To be honest, there is some significant power in those M1 chips Much more than it would seem. Linus tech tips does a decent job of looking at the performance and workload and it is rather impressive for a first go-round.

On Fri, Jan 15, 2021 at 12:05 PM Michael Butash via PLUG-discuss <plug-discuss@lists.phxlinux.org> wrote:
>> I would be fascinated by seeing Linux running on that level of an arm SoC instead of the glorified mobile shoved in laptop silicon.

I think the arm-based macs are probably great for non-power users that get by with 8gb of ram (ie. most mac users), run no vm's (including Fusion for windoze office, etc), and in general don't do much that isn't a basic app.  Same folks that love to show everyone how they function on an ipad exclusively as ultimate fanbois, but ultimately don't do much with a computer anyways. 

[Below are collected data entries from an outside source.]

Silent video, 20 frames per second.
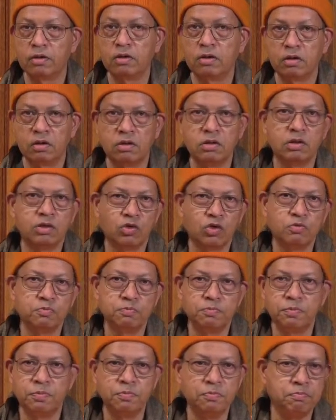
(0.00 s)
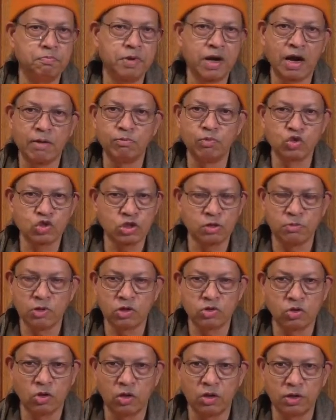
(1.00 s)
it was Brahmo
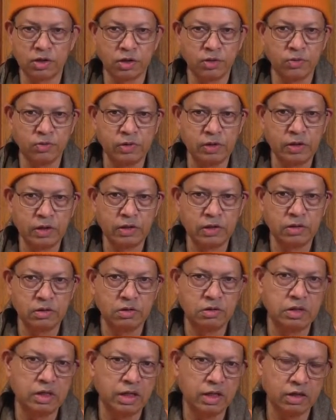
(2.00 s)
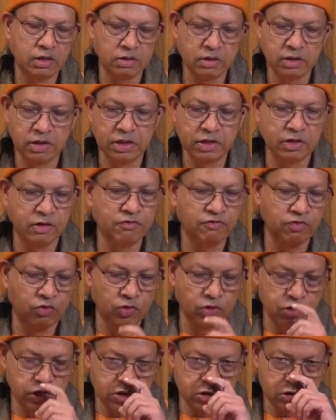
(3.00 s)
Samaj all around, and they had a great
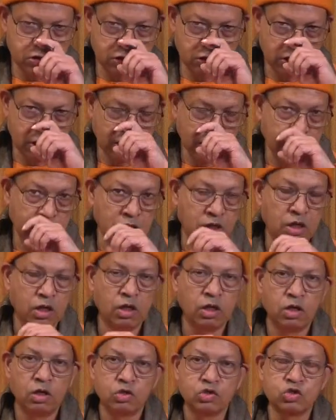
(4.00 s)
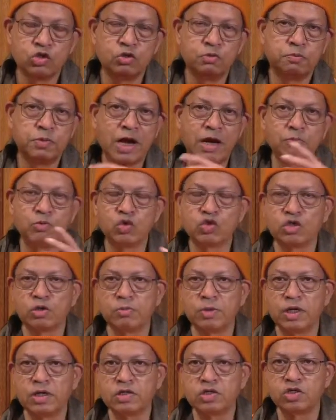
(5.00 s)
influence. So the Brahmo
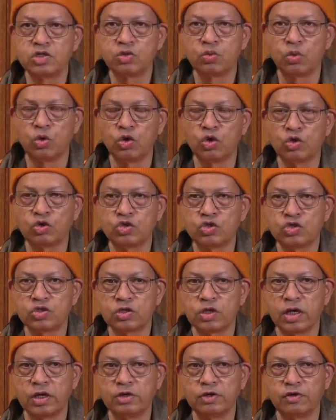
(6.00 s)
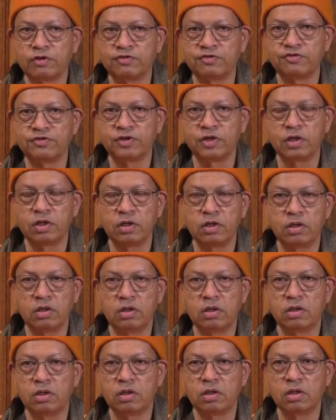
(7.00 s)
Samaj was kind of
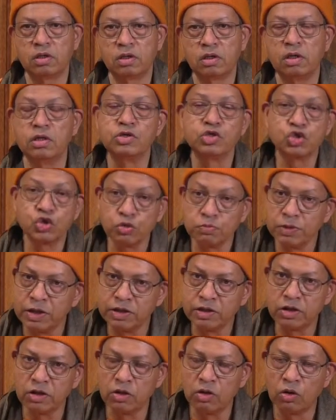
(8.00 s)
instrumental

Everyone else still needs Fusion+Windoze, windoze apps, etc in an enterprise as microsoft and others still treat them as a second-class citizen.  Plus I can't imagine these are very good for video or audio editing (yet), which others seem to love macs for, but maybe when they get to the 64 core chips, some more (expandable) ram, and everyone rewrites/optimizes their software for arm instruction instead of intel.

Apple devices always seem more of a fashion statement than anything imho, but whatever one likes...  It's as much a religious debate at this point as linux vs. windoze.